Columna Adolfo Ortega — 12 millones de oportunidades

Columna Adolfo Ortega — 12 millones de oportunidades

Por Adolfo Ortega*

Muchos jóvenes millennials prefieren los desafíos de crear su propia empresa en lugar de conseguir un trabajo. Además, hay una propagación de role models asociados con empresas y temas muy cercanos a estos mismos jóvenes, como la tecnología y cualquier cosa que se vincule a Silicon Valley. La política pública, a través del Inadem, también es un gran promotor del emprendimiento.

México vive una euforia emprendedora, pero aún no se tiene conciencia de qué tan importante es.

Hace unos meses, mientras preparaba un pitch para levantar la primera ronda de inversión de un proyecto vinculado con emprendedores —una experiencia extraordinaria que contaré en otra ocasión—, encontré tres cifras sorprendentes que dan dimensión a esta euforia.

La primera es el número de emprendedores que hay en México. La encontré en el estudio más famoso sobre emprendimiento, llamado Global Entrepreneurship Monitor (GEM). El principal indicador muestra la actividad emprendedora o TEA (Total Early-Stage Entrepreneurial Activity), la cual refleja la proporción de la población que tiene edad de trabajar y que en los últimos tres años y medio se involucró en un emprendimiento en su etapa inicial.

En números redondos, el informe dice que el año pasado hubo en México 12.2 millones de personas involucradas con un emprendimiento, que tienen entre 18 y 64 años de edad. La primera edición en la que participó México fue en 2011. En esa ocasión, el estudio determinó que en el país había 6.2 millones de emprendedores. O sea, se duplicó el número de emprendedores en México en tres años.

El estudio también mide las intenciones de emprender (entrepreneurial intentions), que considera a quienes planean involucrarse en un emprendimiento en los siguientes 3.5 años. La cifra más reciente en México: 11.3 millones de personas.

Esas son grandes noticias para quienes creemos que el emprendimiento es uno de los mejores caminos para el crecimiento personal y el desarrollo económico y social de un país. Pero no hay que perder de vista los desafíos que esto implica.

El estudio dice también que los emprendedores mexicanos pasamos la prueba de la actitud (“me animo a hacerlo”), al colocarnos en el lugar 55 en una muestra de 130 países.
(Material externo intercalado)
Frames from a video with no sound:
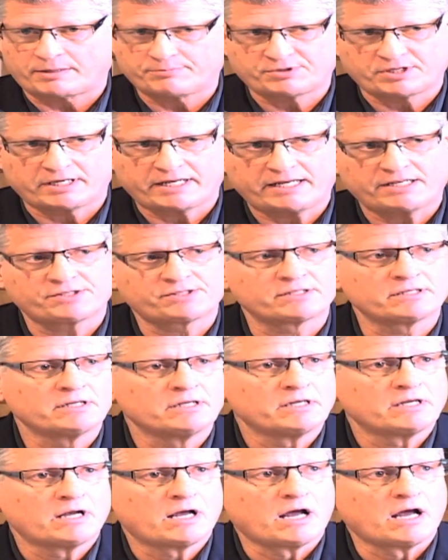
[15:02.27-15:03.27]
subsidies.
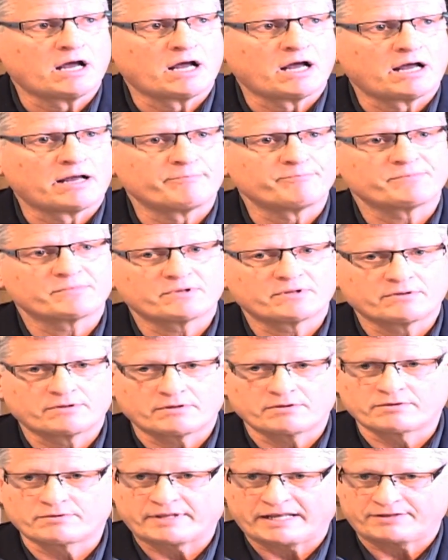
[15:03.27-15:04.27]

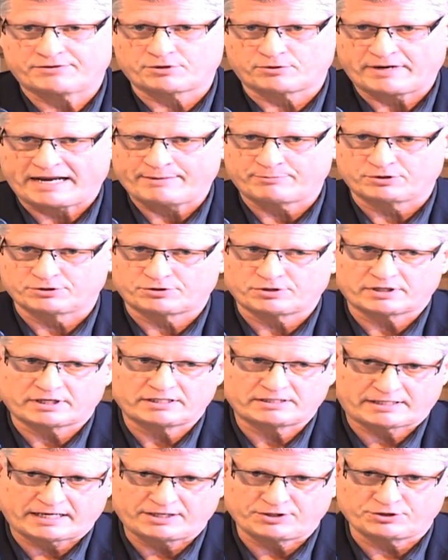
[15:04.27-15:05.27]
that they're able to
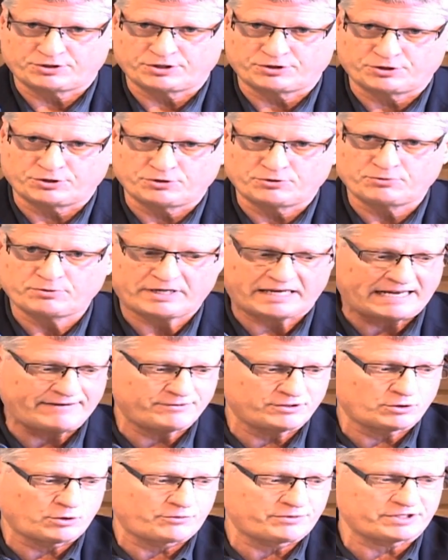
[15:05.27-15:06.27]
continue to do,
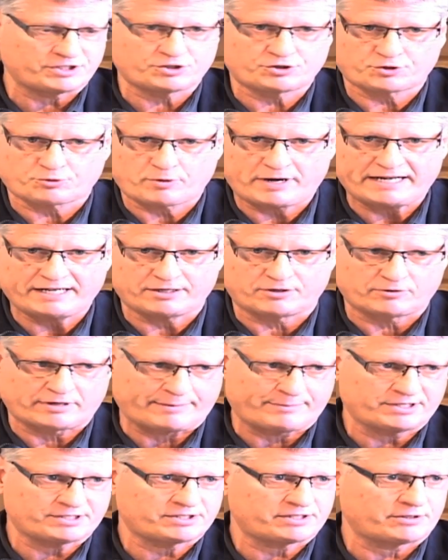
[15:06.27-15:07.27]
even though these trade
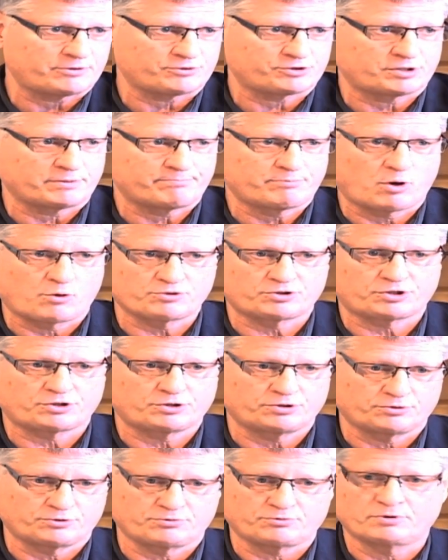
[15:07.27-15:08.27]
agreements that are
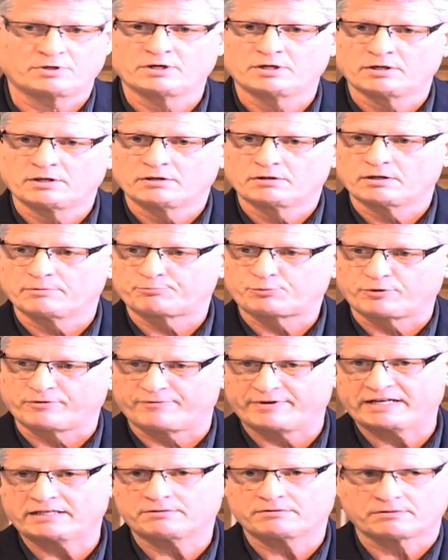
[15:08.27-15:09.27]
supposed to
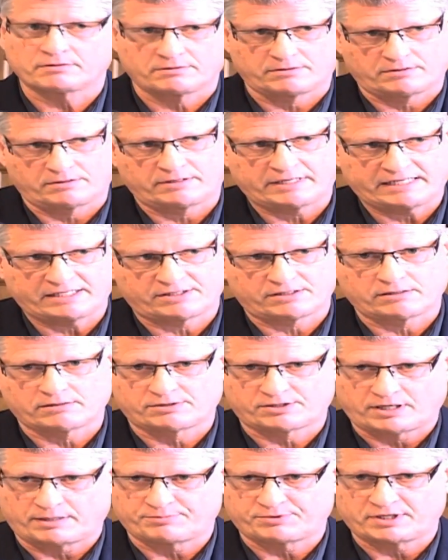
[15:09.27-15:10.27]
prevent these
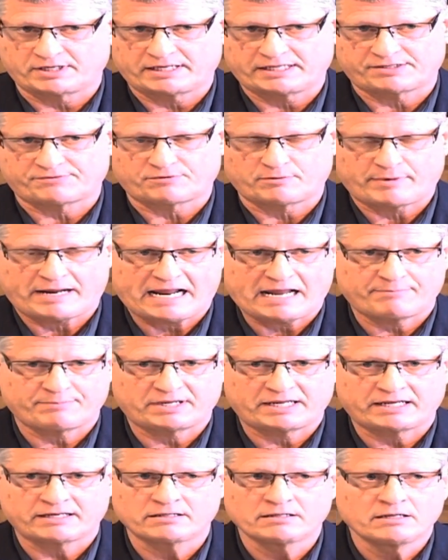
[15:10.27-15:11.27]
subsidies from
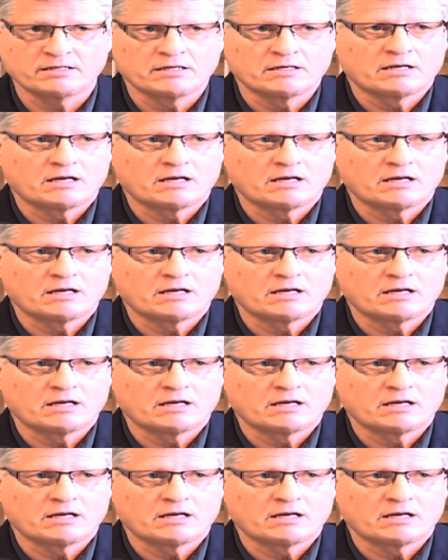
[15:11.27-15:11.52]
happening,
Esta posición es mejor que el lugar general del país, que ocupa la casilla 75. No obstante, en términos de habilidades (“sé cómo hacerlo”) y aspiraciones (“lo quiero hacer en grande”), los mexicanos ocupamos los lugares 98 y 107, muy por debajo de nuestro fair share.

Ya no necesitamos más porras para animarnos a emprender. Pero hay que desarrollar las habilidades y las aspiraciones de los emprendedores. Y para comenzar a mostrar dicha ambición, titulé esta columna Unicornios mexicanos, en referencia al animal con el que los inversionistas de capital emprendedor vinculan a las startups que superan la valuación de mil millones de dólares.
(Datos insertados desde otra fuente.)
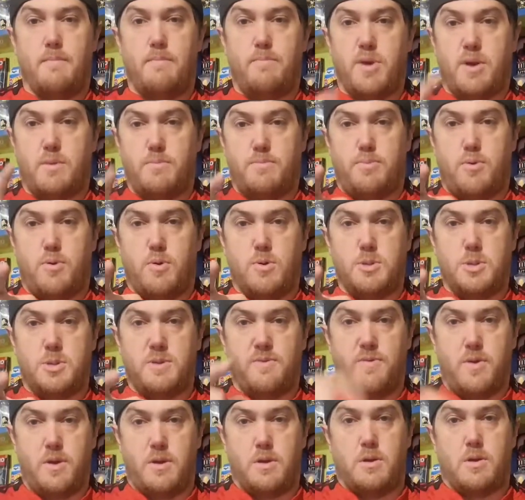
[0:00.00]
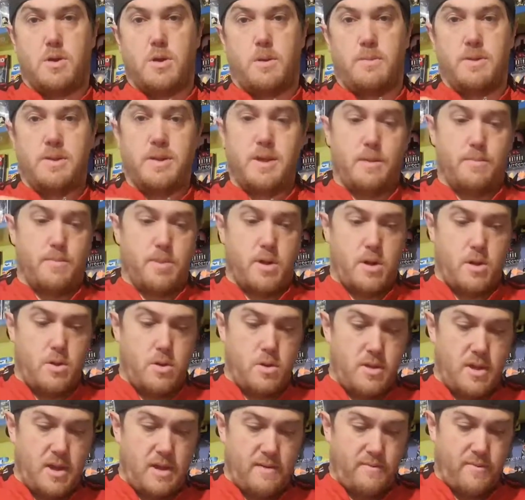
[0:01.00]
big points, if you can comment down below
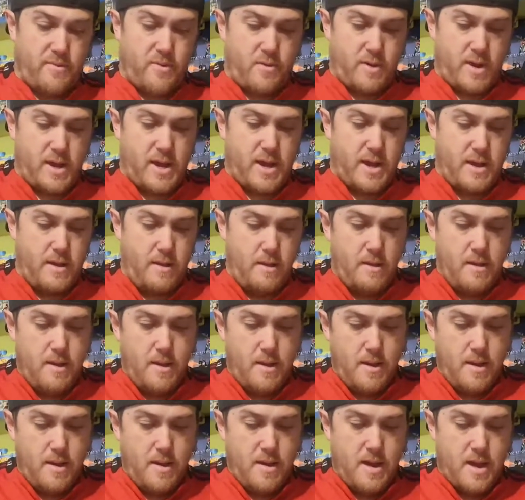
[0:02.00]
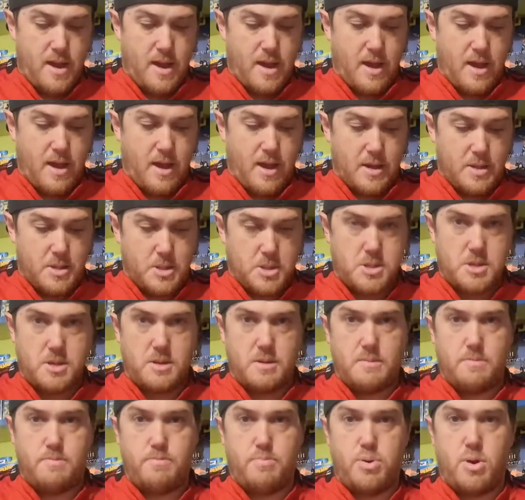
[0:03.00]
who the other 3 are, and
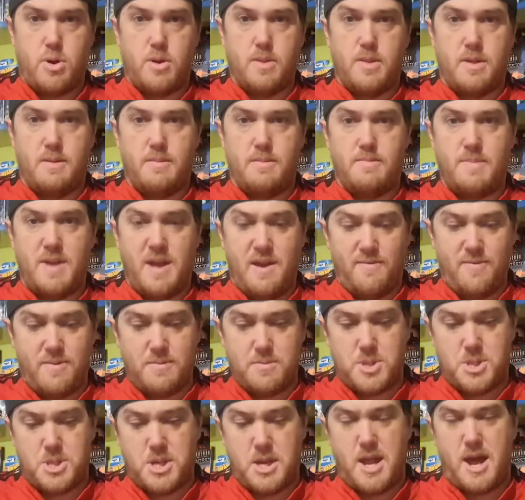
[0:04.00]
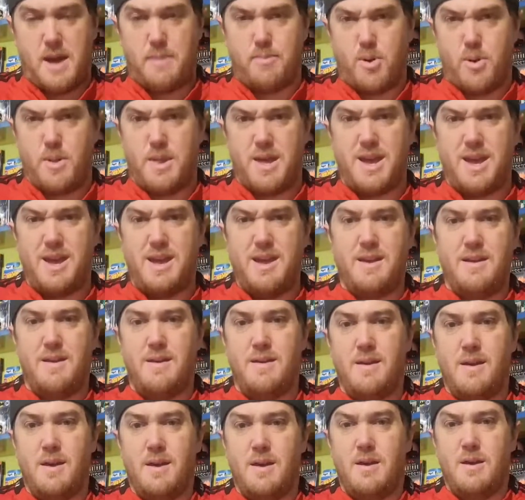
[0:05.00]
have them set up on
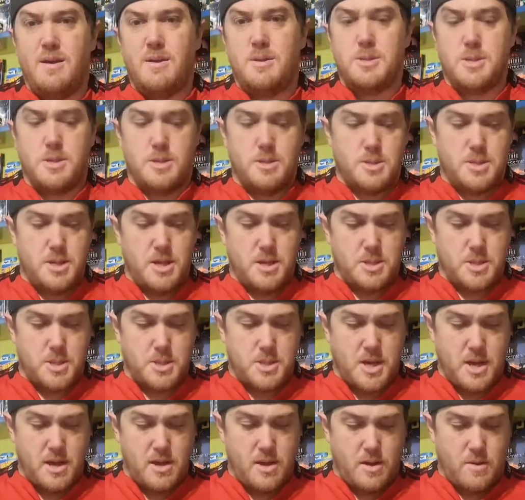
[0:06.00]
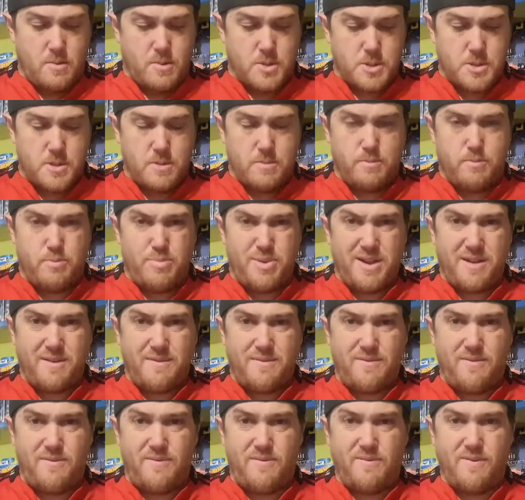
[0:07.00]
here, since, as I say, I wasn't a big
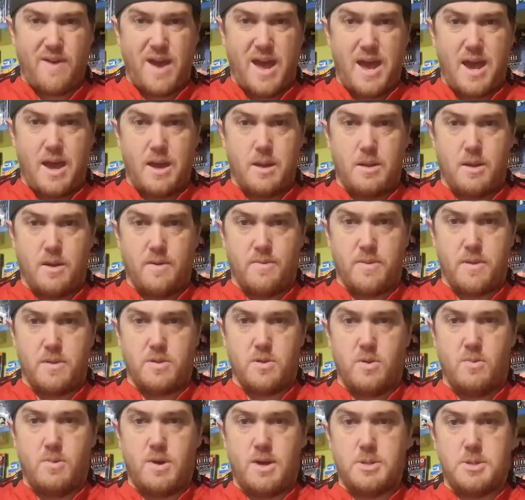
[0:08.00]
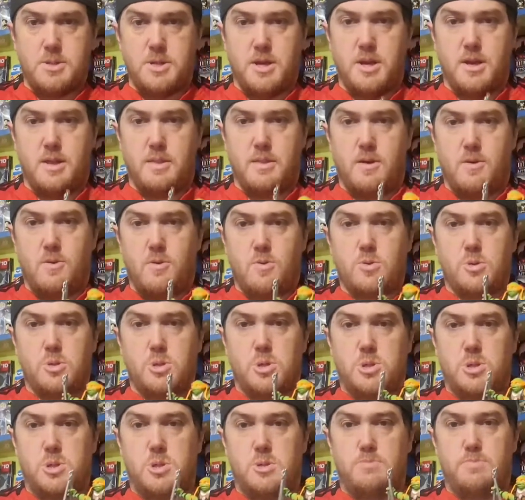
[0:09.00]
fan of the new ones, and they'll
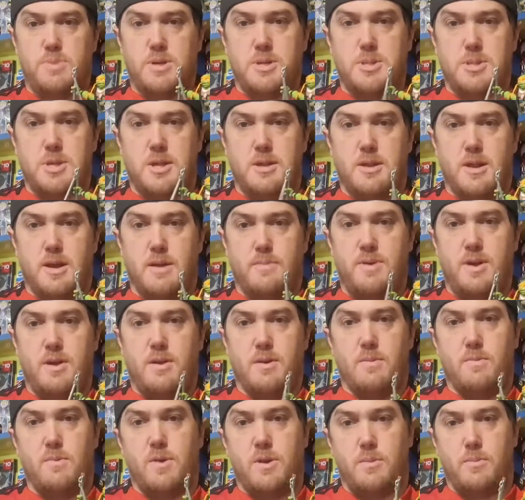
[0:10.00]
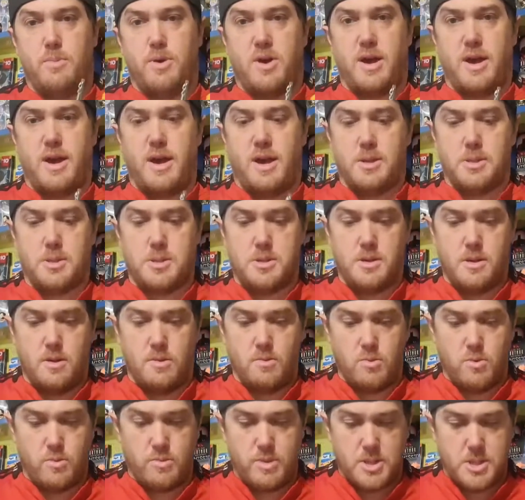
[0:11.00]
be setting up here. And when I buy a house,
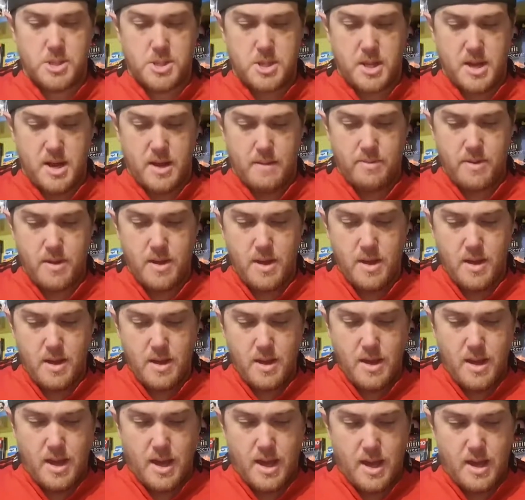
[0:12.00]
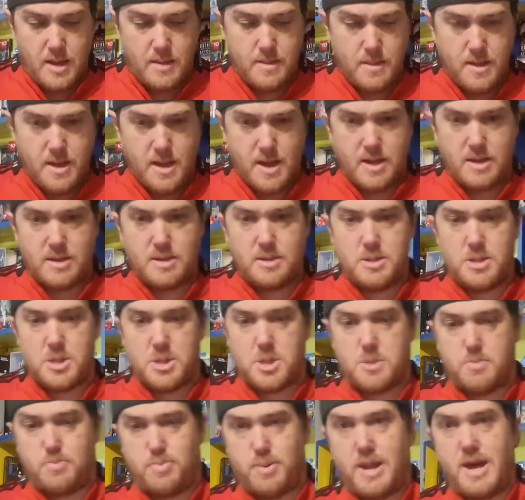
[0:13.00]
it will be set up in a
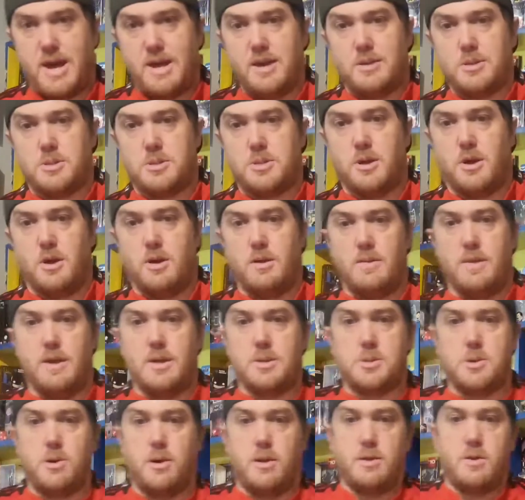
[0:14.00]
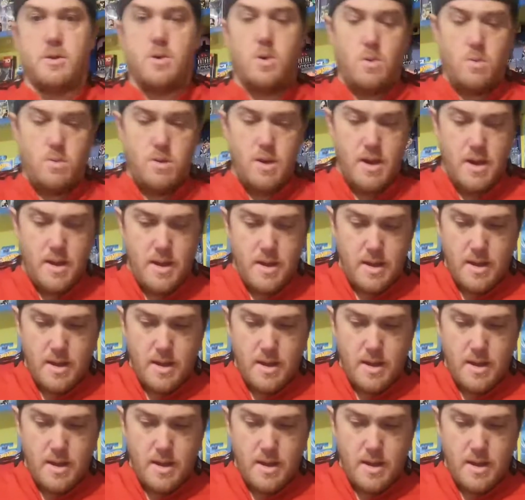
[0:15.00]
display, so that's kind of cool.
En nuestras manos está que estos animales surjan de algunos de los millones de mexicanos que ya se animaron a emprender o que están por hacerlo. Y este espacio fue creado para ayudar a que este animal deje la mitología y se vuelva una realidad.

*Fundador de VenturaMedia, firma que promueve la cultura emprendedora. Publicado originalmente en el periódico Milenio.